Research supports the inclusion of individuals with mild to moderate dementia (IWDs) as study participants in providing reliable and valid self-report information about their illness experience. However, no clear guidelines or tools exist for determining study eligibility with many studies relying on brief cognitive measures (e.g., MMSE). The literature suggests not all individuals with mild/moderate dementia can participate and some individuals with severe symptoms of dementia can participate. This study piloted a new measure designed to assess whether IWDs can participate in self-report data protocols. The measure consists of 10 questions that assess relatively in-tact cognitive processes hypothesized for successful participation.
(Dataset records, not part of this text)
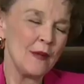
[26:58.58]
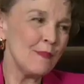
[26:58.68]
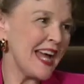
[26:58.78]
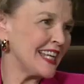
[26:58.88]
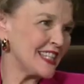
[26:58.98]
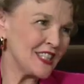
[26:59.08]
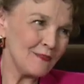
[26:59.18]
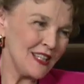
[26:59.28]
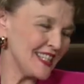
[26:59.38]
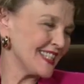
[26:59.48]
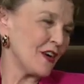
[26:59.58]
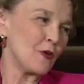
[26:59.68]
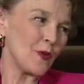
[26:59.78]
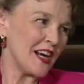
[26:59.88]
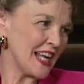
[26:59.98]
Matt, it's been so
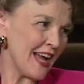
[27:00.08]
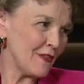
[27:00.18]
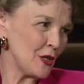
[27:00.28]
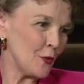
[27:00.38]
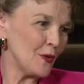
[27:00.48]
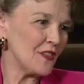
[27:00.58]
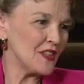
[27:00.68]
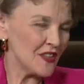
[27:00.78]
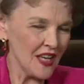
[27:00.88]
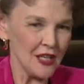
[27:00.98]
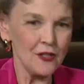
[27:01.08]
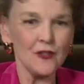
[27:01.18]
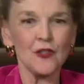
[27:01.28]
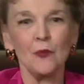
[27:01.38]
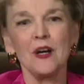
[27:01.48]
great having you with us. Thank you
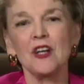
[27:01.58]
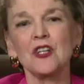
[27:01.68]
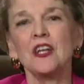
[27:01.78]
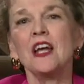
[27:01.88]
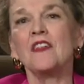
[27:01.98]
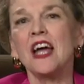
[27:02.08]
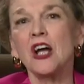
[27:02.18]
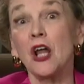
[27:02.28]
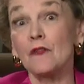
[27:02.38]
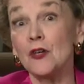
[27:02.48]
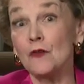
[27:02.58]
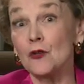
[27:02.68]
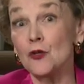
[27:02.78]
so much. And thank all of you for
Example questions include: “What is your favorite holiday?” and “Give an example of a sad occasion/event”. Questions are scored as ‘correct’ or ‘incorrect’ and summed for a total score. To examine the descriptive characteristics of the measure, IWDs (n=18) completed the measure along with the MMSE and, for some IWDs (n=12), several self-report measures. Scores on the new measure ranged from 0-10, with a M=7.61; SD=2.75. MMSE scores ranged from 2-22, with a M=13.39; SD=6.47. A significant correlation (r = .86, p< .001) was found with the MMSE, indicating a high degree of relatedness but not complete construct overlap. Results also highlight the variability of the measure, with incorrect responses ranging from 3 to 6 across participants. Additional properties of the measure will be discussed along with highlighting how study findings fit with recommendations from 2020 NIA Research Summit on Dementia Care and next-steps in refinement and testing.